Дьячку, сидящему за церковной книгой и тихонько напевающему: "тебе на водах", дочь заплетает косу.
Или вот вроде следующих страниц из рассказа "Гулянье", которым мы уже попользовались в рассуждении вопроса, у "всех ли людей внутре одинаково".
Между толпами народа видно и конторщика, идущего бодро и важно с выпущенными из-под жилетки длинными концами шейного платка. Он поминутно охорашивается и, видимо, хочет отделаться от пьяницы садовника, который бредет за ним в двух шагах, стараясь о чем-то заговорить с ним. Конторщик спешит присоединиться к дворовым девкам.
-- А что, сударыни,-- раздается мягкий голос лакея в куче дворовых девок:-- вы песни петь сегодня будете?

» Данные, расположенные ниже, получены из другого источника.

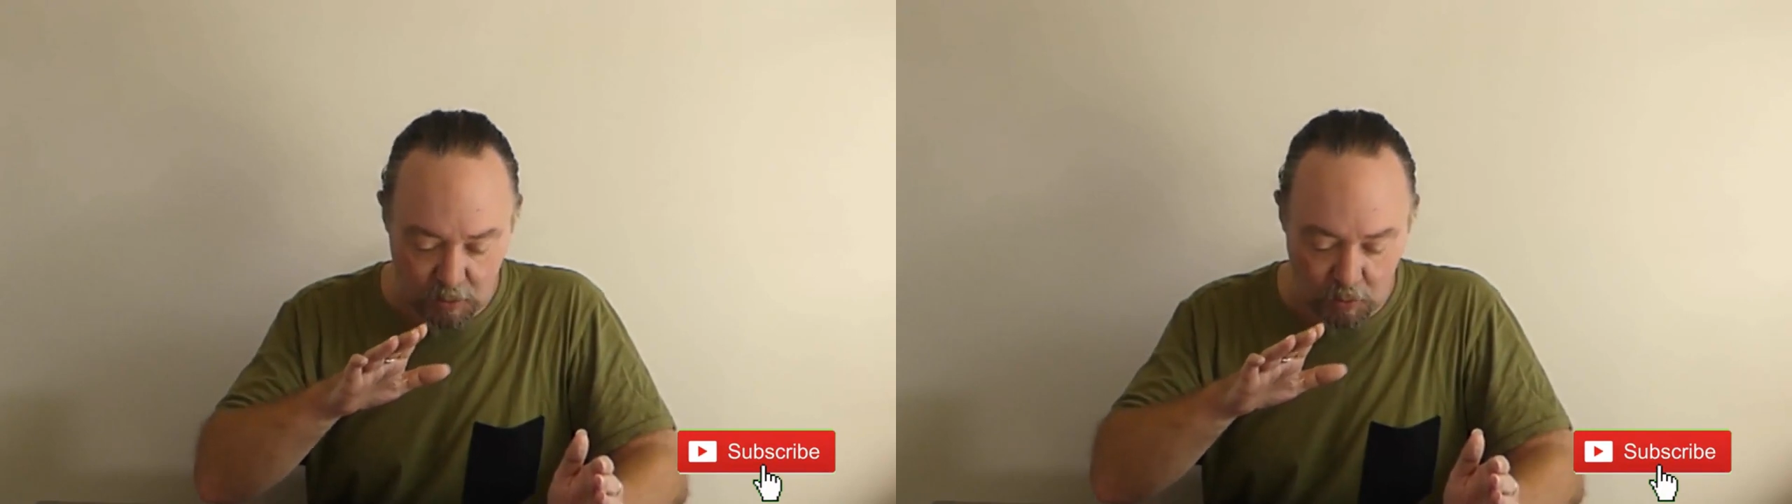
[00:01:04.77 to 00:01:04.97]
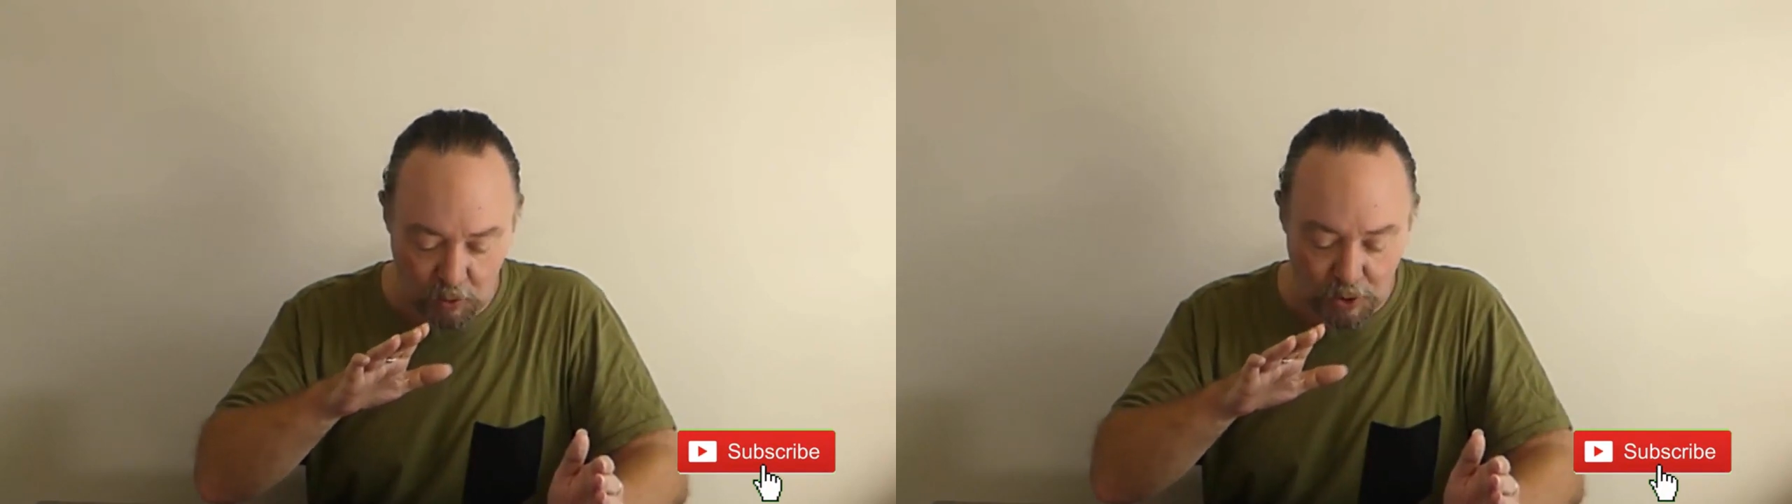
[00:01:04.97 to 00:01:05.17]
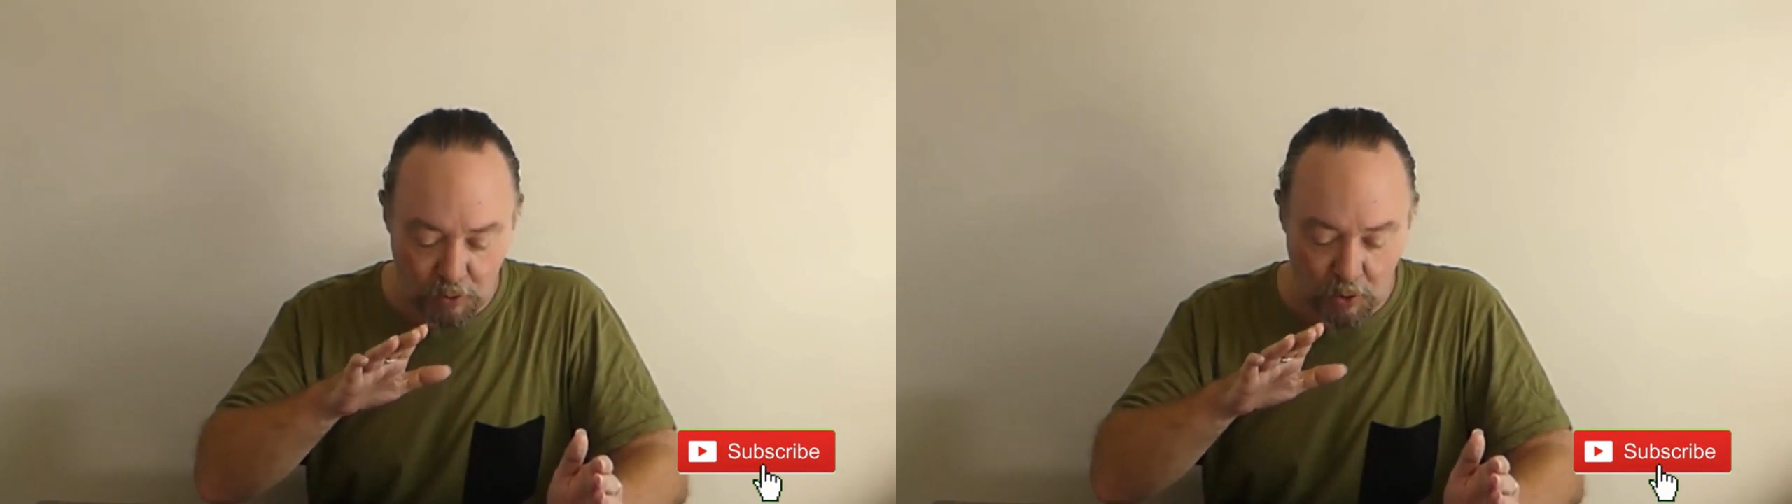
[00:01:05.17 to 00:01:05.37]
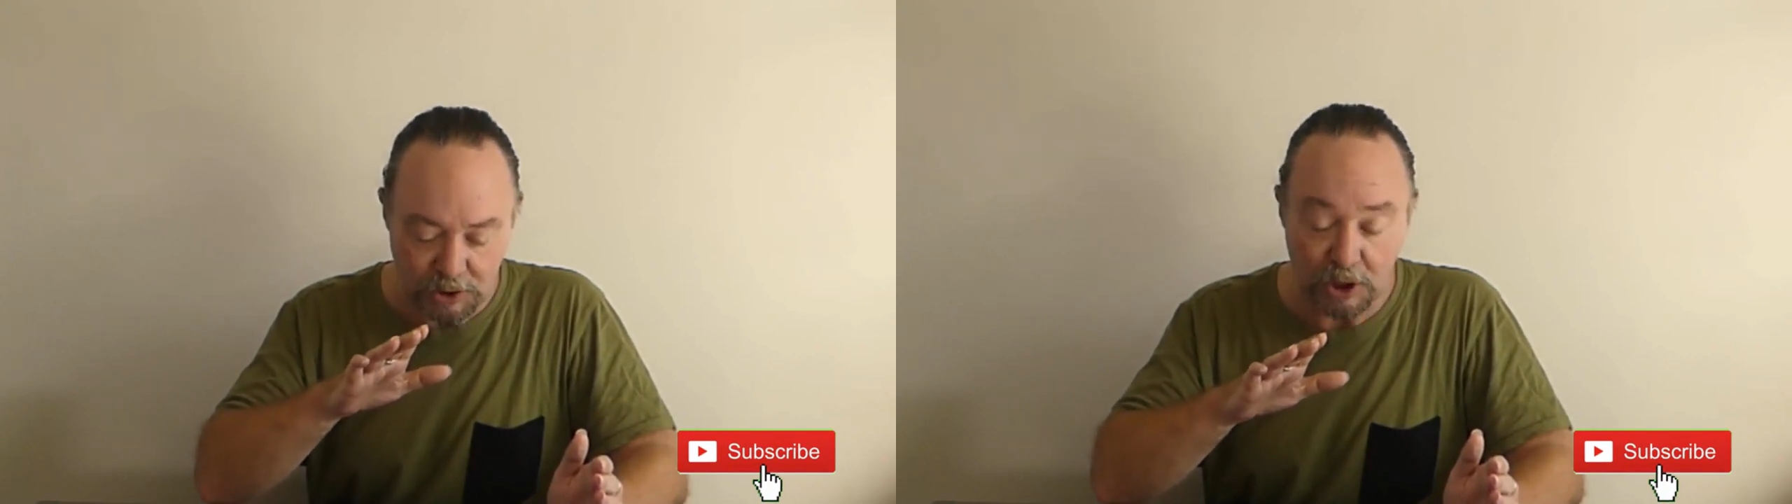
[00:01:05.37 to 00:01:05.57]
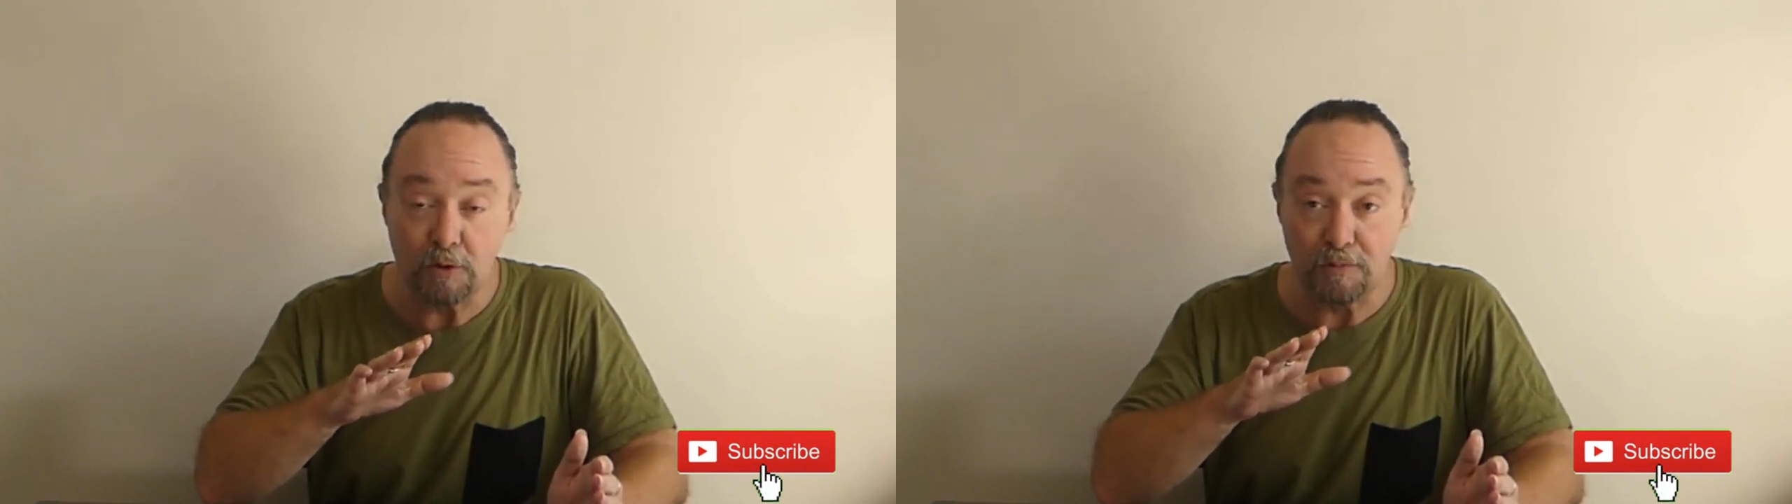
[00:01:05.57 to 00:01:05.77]
World War
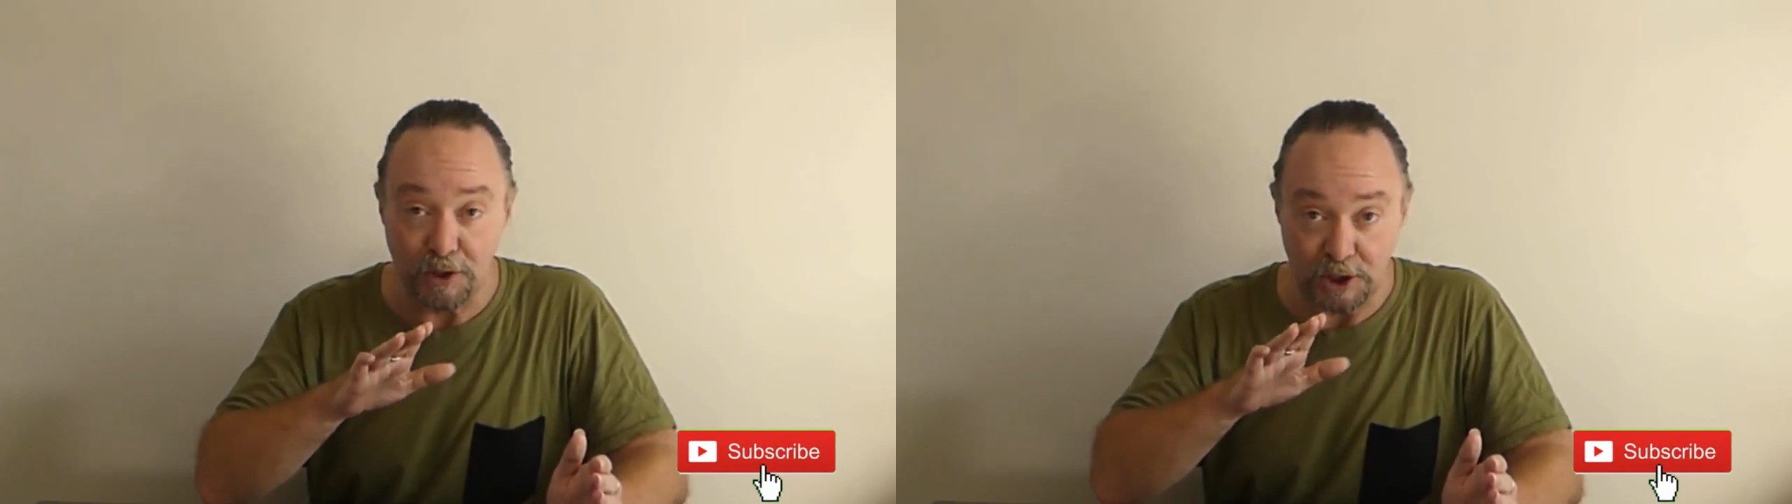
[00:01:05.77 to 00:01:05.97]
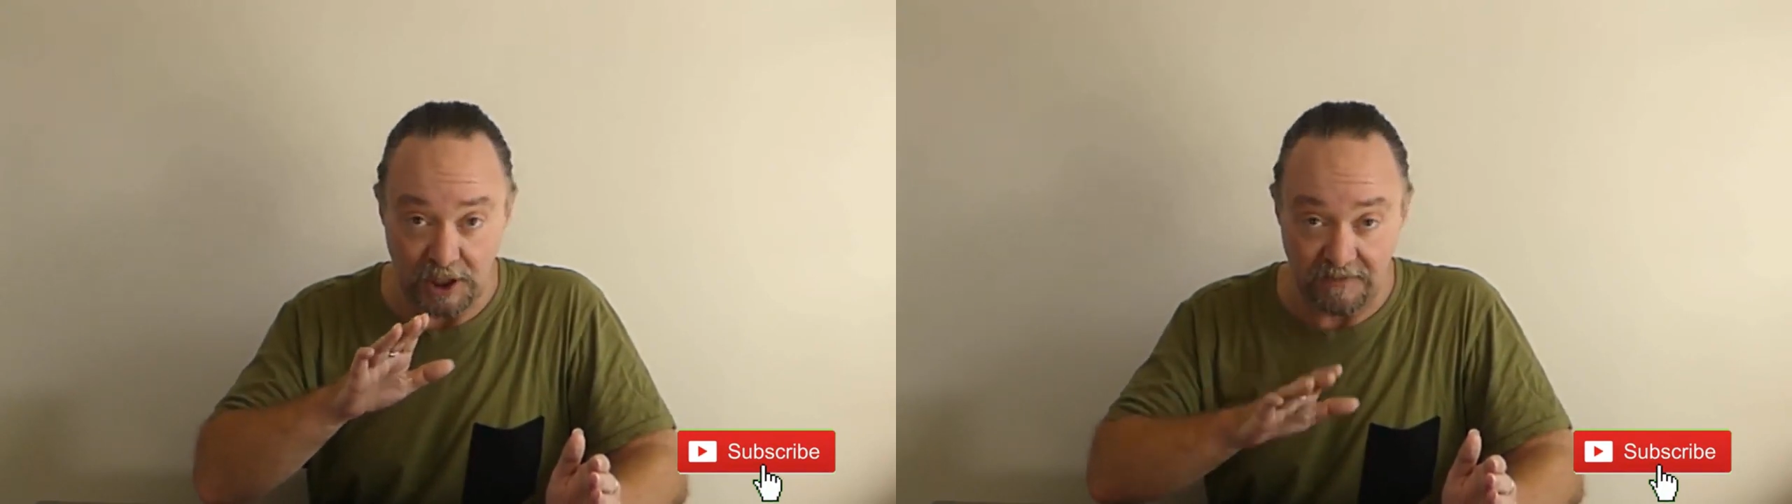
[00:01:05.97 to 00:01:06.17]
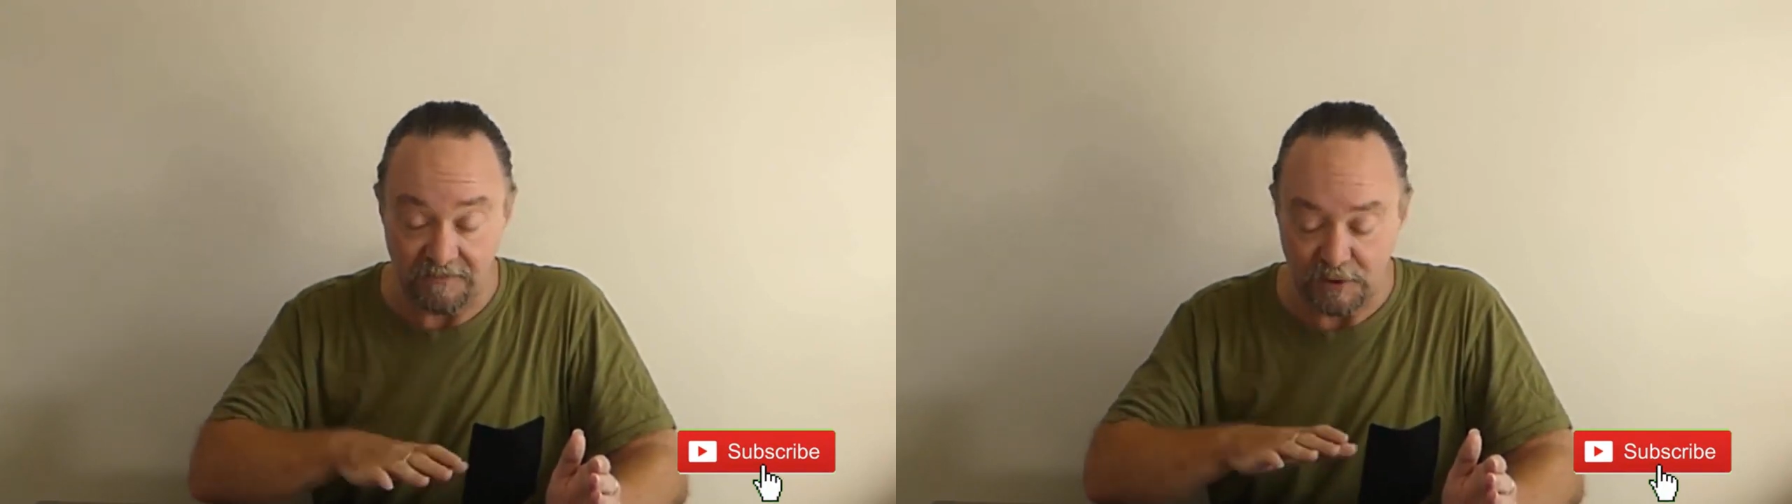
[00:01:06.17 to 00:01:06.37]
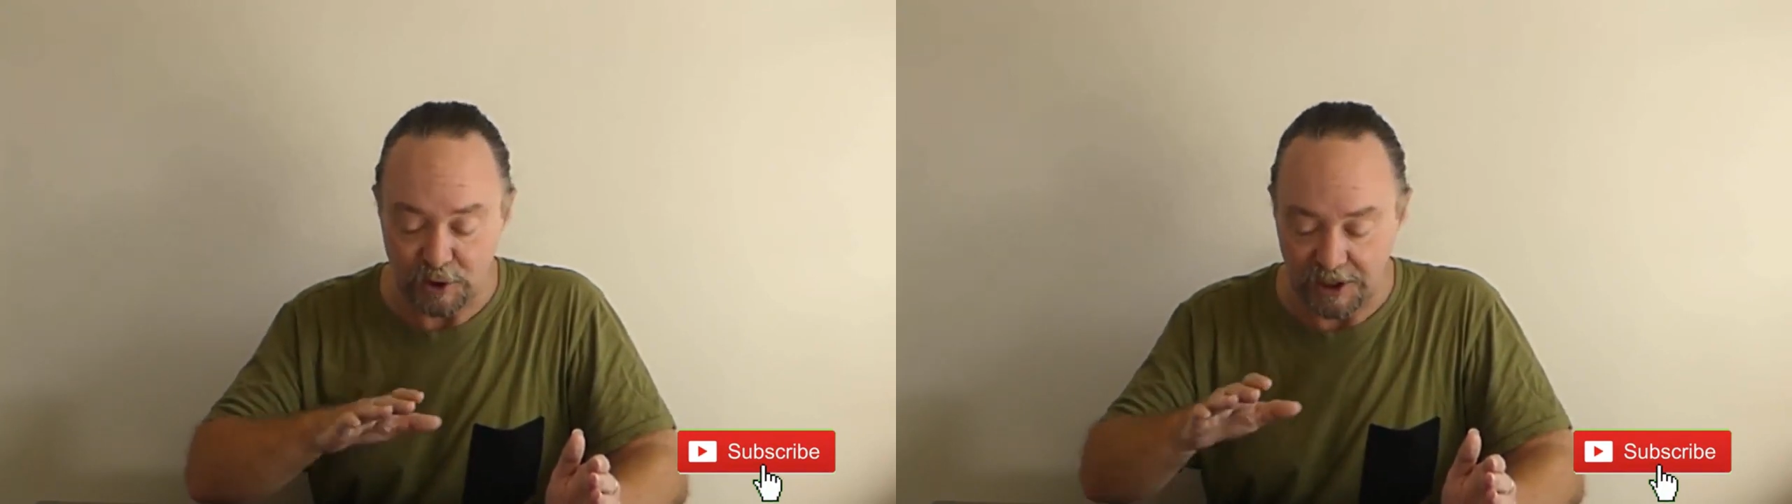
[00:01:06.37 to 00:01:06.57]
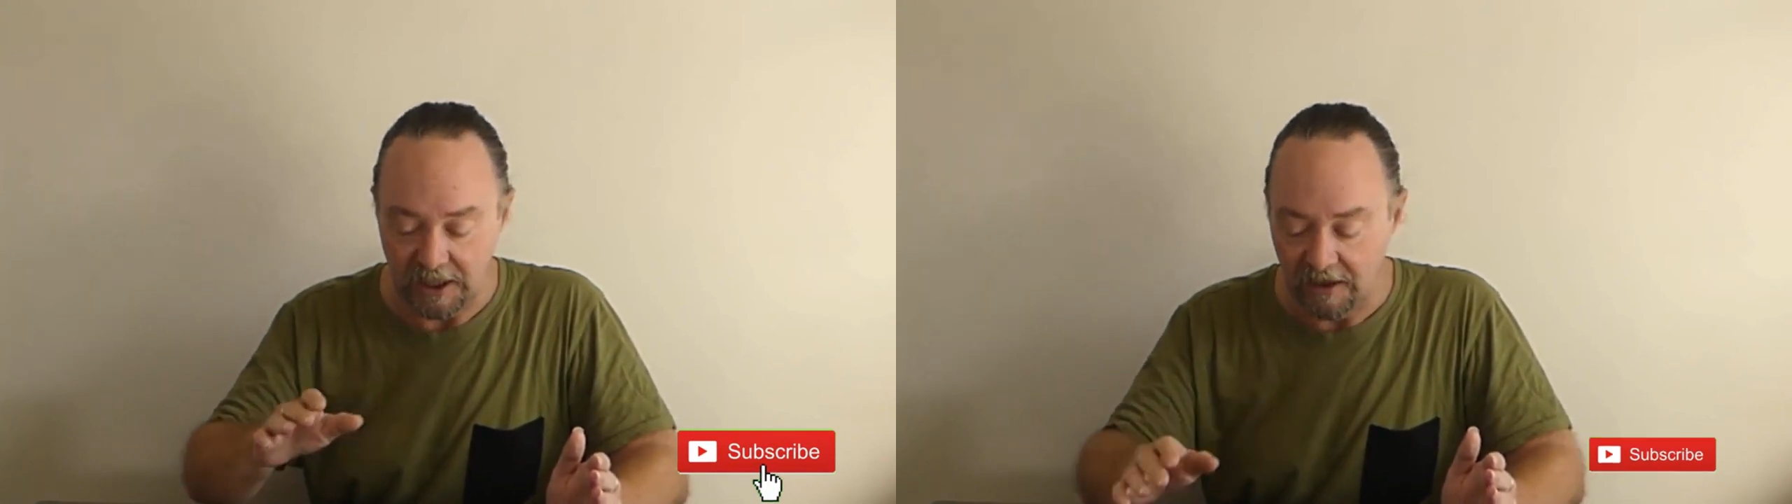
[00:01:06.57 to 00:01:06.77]
II British
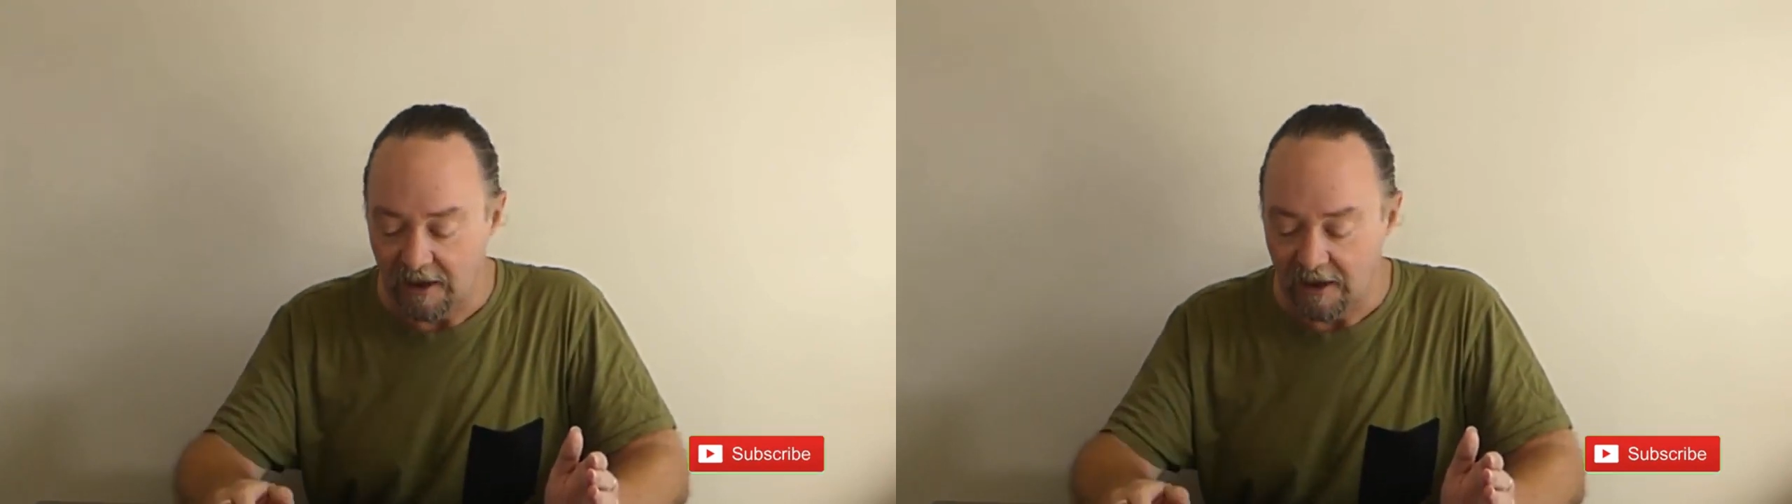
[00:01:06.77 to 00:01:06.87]
Infantry.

-- С чего вы взяли? Вот выдумали! хи-хи-хи.
-- Нисколько я не выдумал. Естество свое возьмет завсегда.
-- Ведь какие горделивые! -- восклицает другой лакей, идя позади девок.
-- Семен Петрович,-- слышится унылый голос садовника:-- а я раков твоих попытаю.
-- Я тебе сказал: отстань, отвяжись. Черт тебя возьми совсем с раками! Ты меня осрамил.
-- О-ох!..
По мере удаления лакеев голоса их становятся слабее.
-- Харлам Гаврилыч, Харлаша,-- кричит один из мужиков, обнявшись с своим товарищем.-- Я тебе расскажу про все. Она баба расейская. А насчет наук ты не хвались. Теперича, что поляк, что лихляндец, что швед -- все едино: к примеру, вот мы с тобой идем, все ничего. Вдруг навстречу город али деревня.
-- Нет, ты сам не знаешь, что говоришь. Верно, мало слыхал про Лихляндию. Пономарев Сенька -- лихач на эвти штуки. Скажет: стой, солнце, не шевелись, земля, хоть примерно Россия аль Лихляндия.